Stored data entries
- Opening Delimiter -
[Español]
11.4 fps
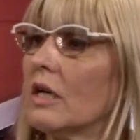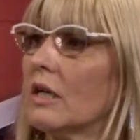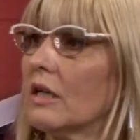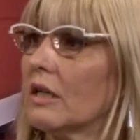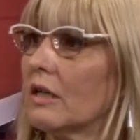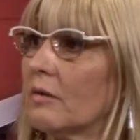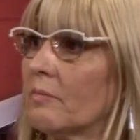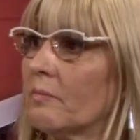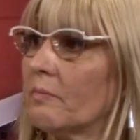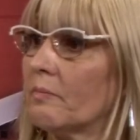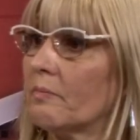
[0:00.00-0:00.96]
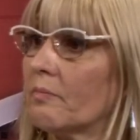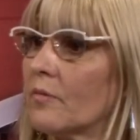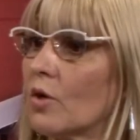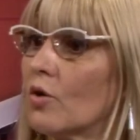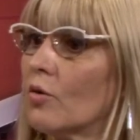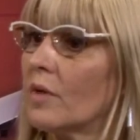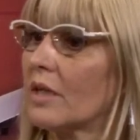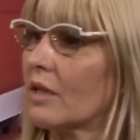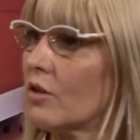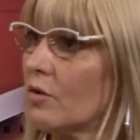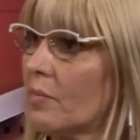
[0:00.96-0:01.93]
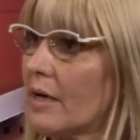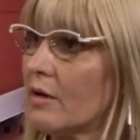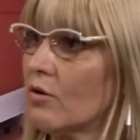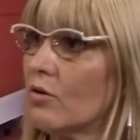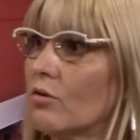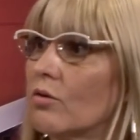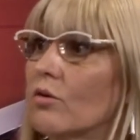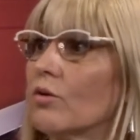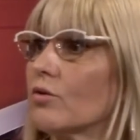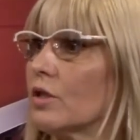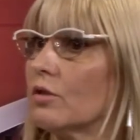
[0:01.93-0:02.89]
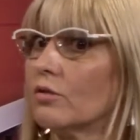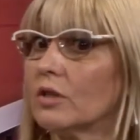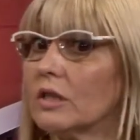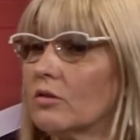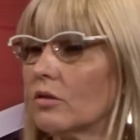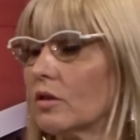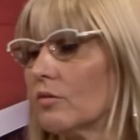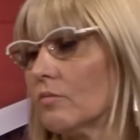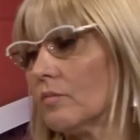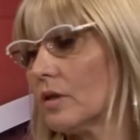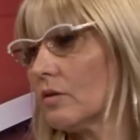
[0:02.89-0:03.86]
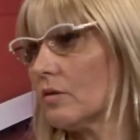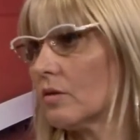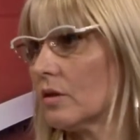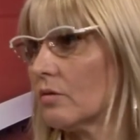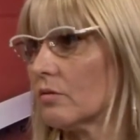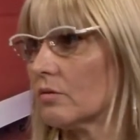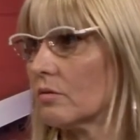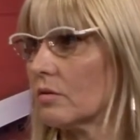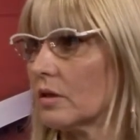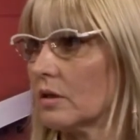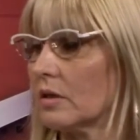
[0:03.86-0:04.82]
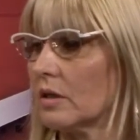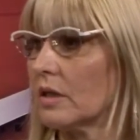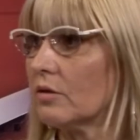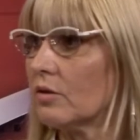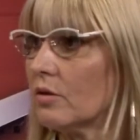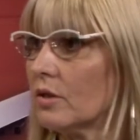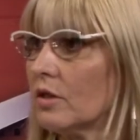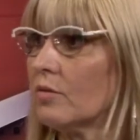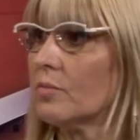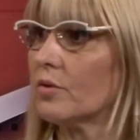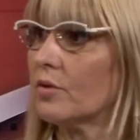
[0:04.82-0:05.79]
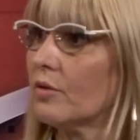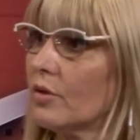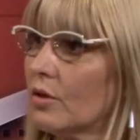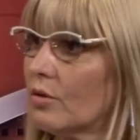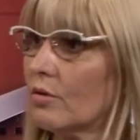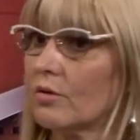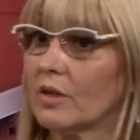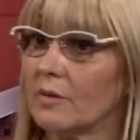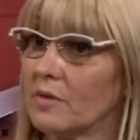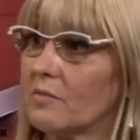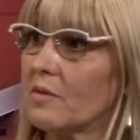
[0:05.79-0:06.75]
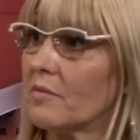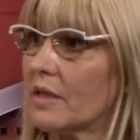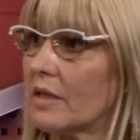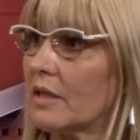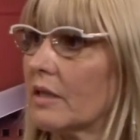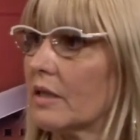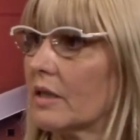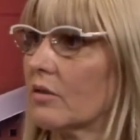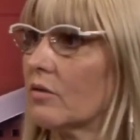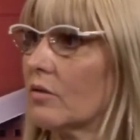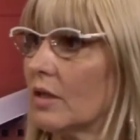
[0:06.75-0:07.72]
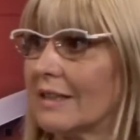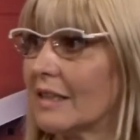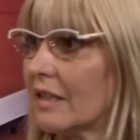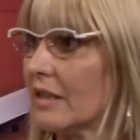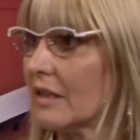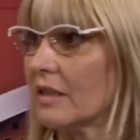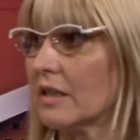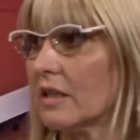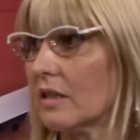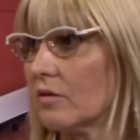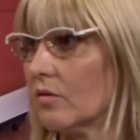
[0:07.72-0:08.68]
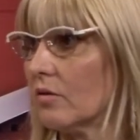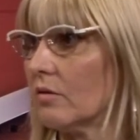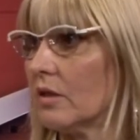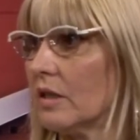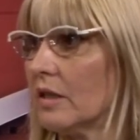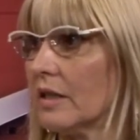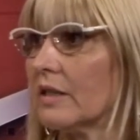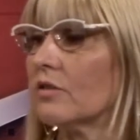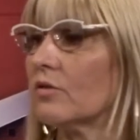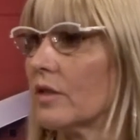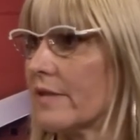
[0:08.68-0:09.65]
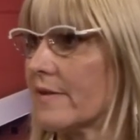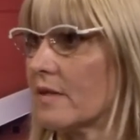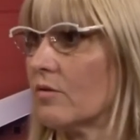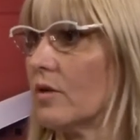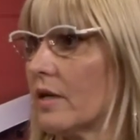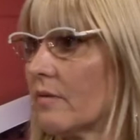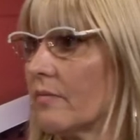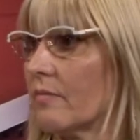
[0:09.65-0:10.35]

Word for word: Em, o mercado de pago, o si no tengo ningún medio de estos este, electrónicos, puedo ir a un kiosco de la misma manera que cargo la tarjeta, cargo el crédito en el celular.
- Closing Delimiter -
_Task item_. Repeat verbatim the range of lines that opens at the line containing "[0:00.00-0:00.96]" and closes at the last line of the entries, excluding all pictures.

_Answer to this problem_.
[0:00.00-0:00.96]
[0:00.96-0:01.93]
[0:01.93-0:02.89]
[0:02.89-0:03.86]
[0:03.86-0:04.82]
[0:04.82-0:05.79]
[0:05.79-0:06.75]
[0:06.75-0:07.72]
[0:07.72-0:08.68]
[0:08.68-0:09.65]
[0:09.65-0:10.35]

Word for word: Em, o mercado de pago, o si no tengo ningún medio de estos este, electrónicos, puedo ir a un kiosco de la misma manera que cargo la tarjeta, cargo el crédito en el celular.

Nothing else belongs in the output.